TASK DIRECTIONS:
Copy every record exactly, and keep the pictures out.

[Saved data entries]

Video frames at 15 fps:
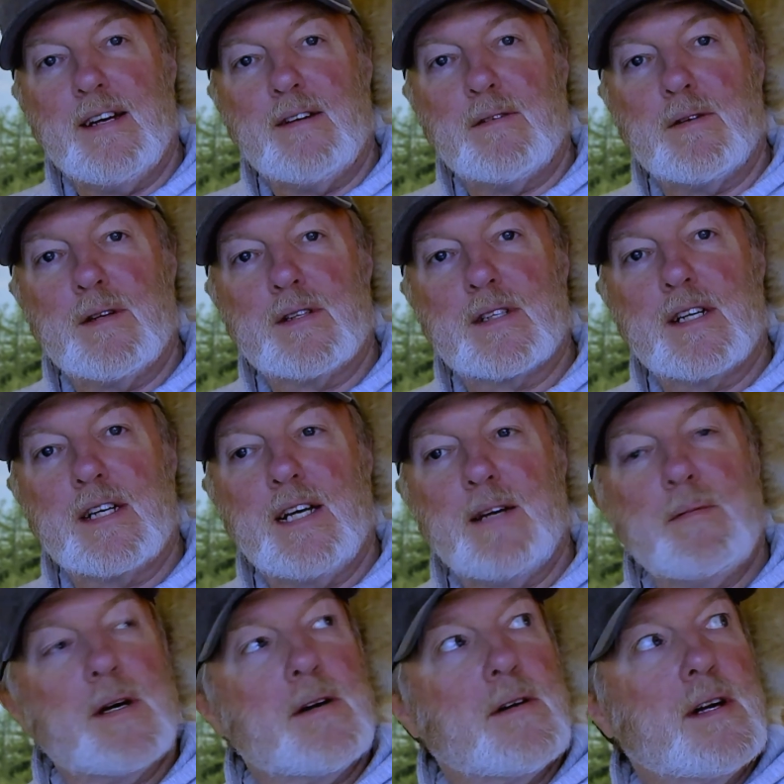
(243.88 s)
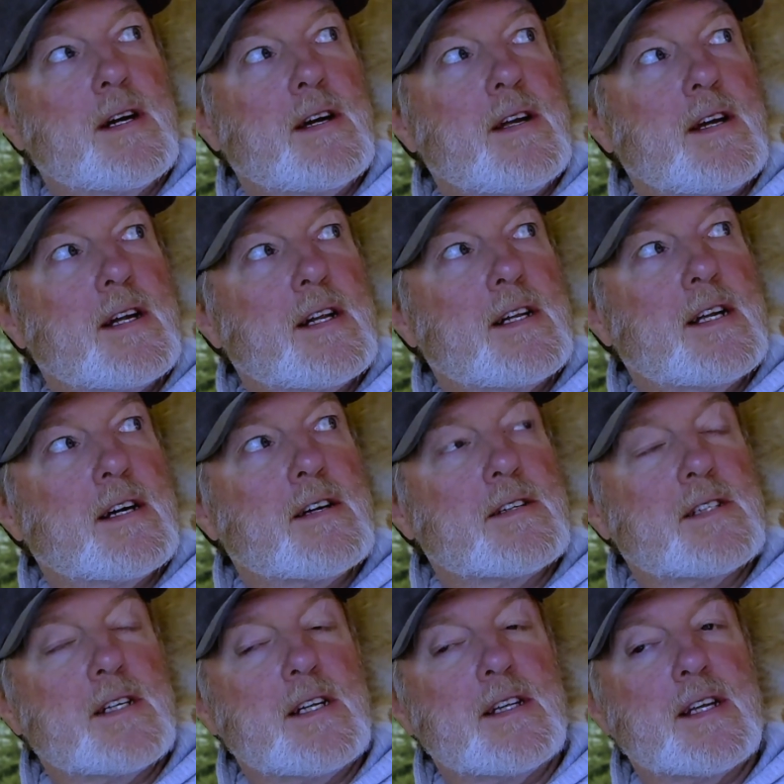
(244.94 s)
We're just going to keep going. Are you going to tell
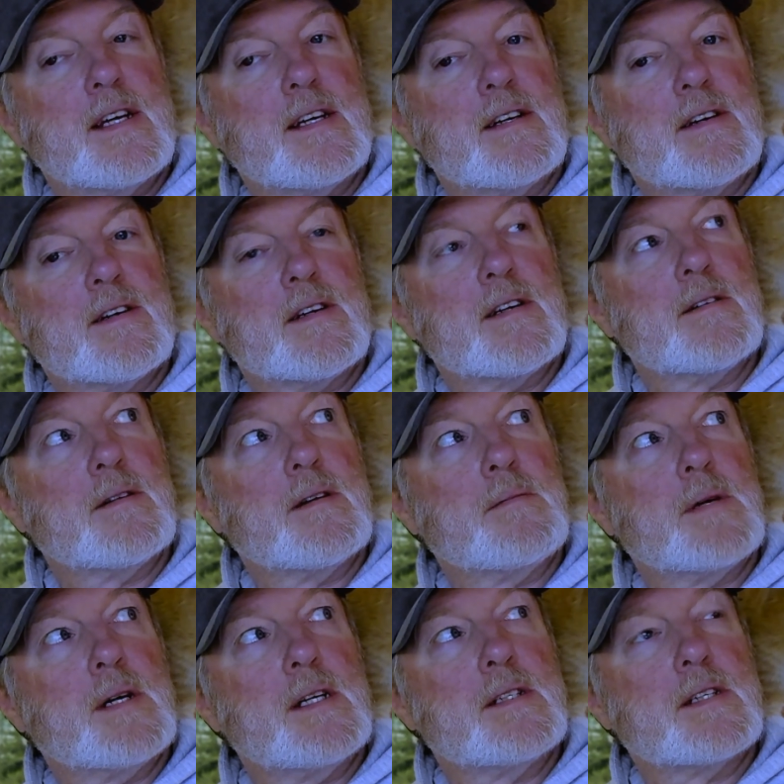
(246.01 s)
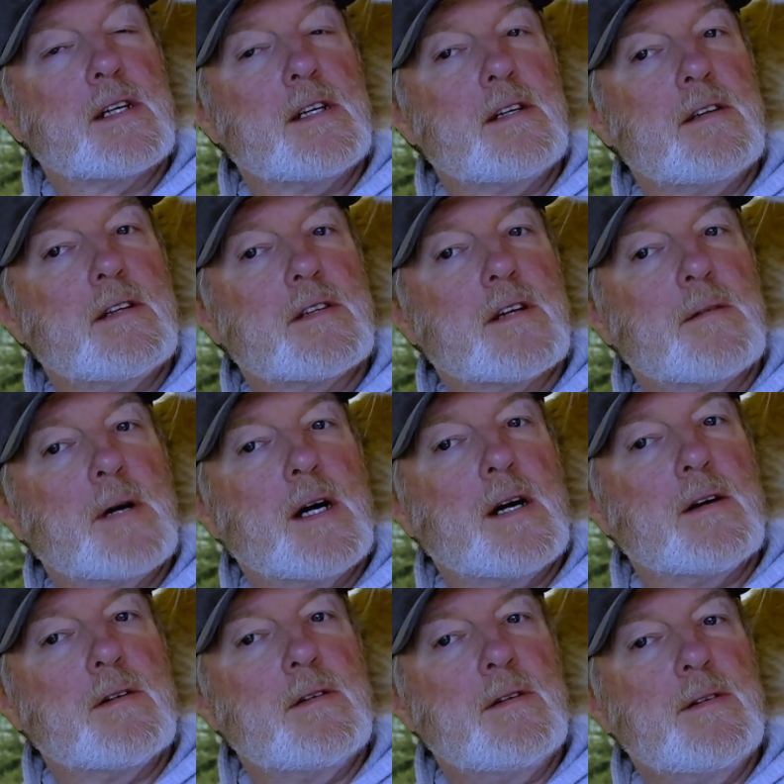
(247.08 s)
us anything, or am I just going to do this on my
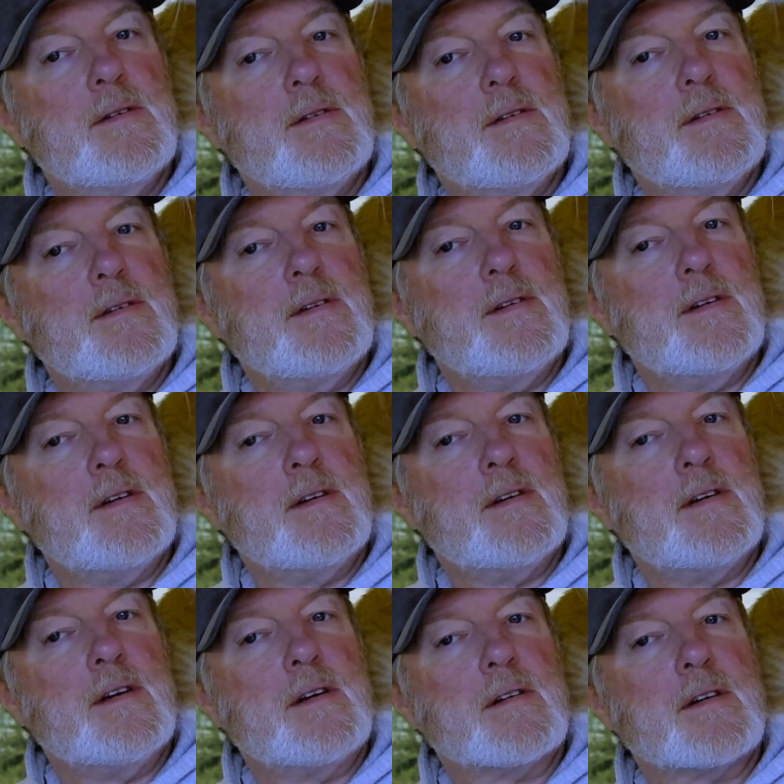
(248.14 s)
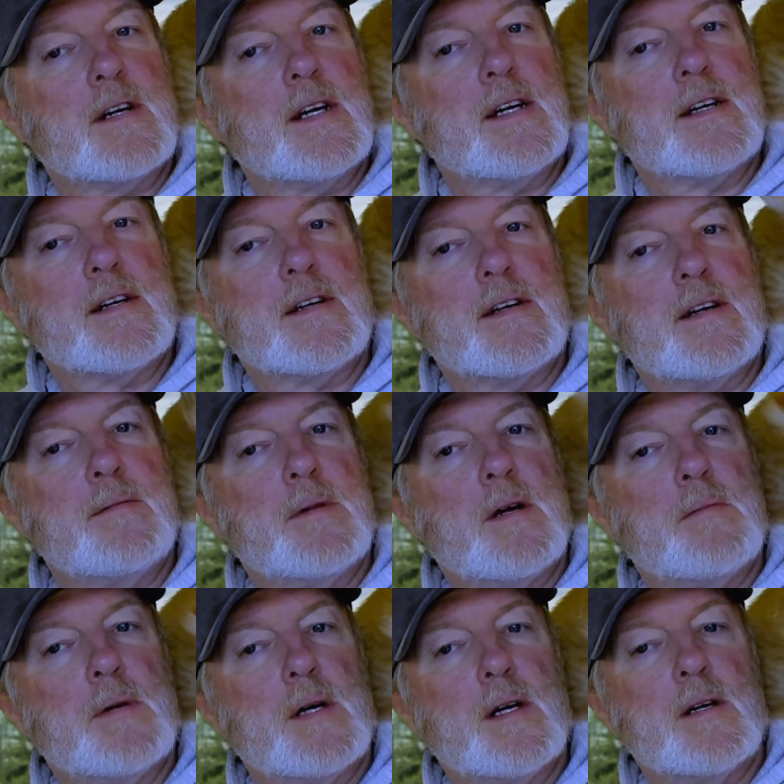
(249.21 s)
own? Okay, I'm
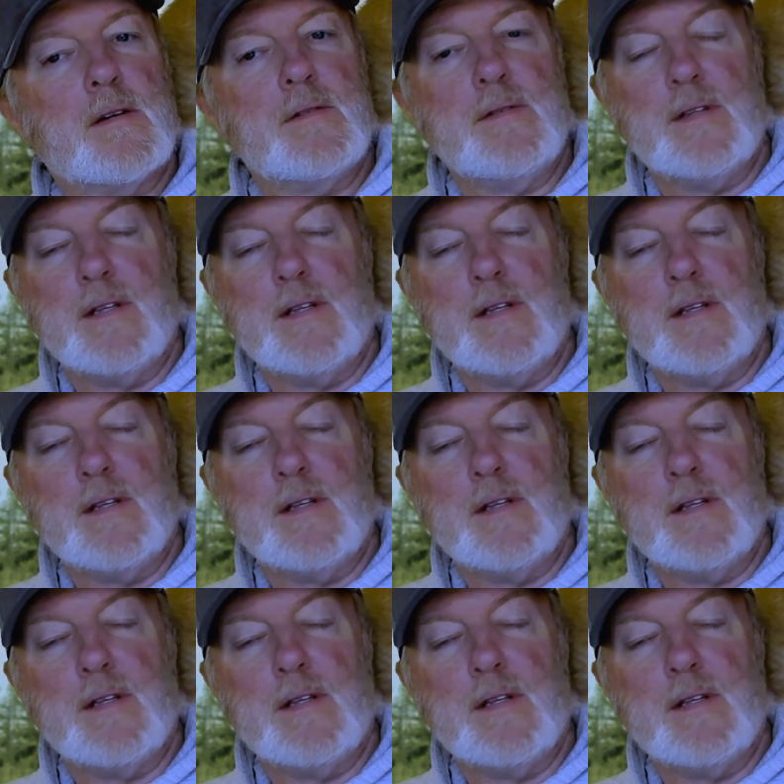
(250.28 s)
on my own.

EXERCISE RESPONSE:
Video frames at 15 fps:
(243.88 s)
(244.94 s)
We're just going to keep going. Are you going to tell
(246.01 s)
(247.08 s)
us anything, or am I just going to do this on my
(248.14 s)
(249.21 s)
own? Okay, I'm
(250.28 s)
on my own.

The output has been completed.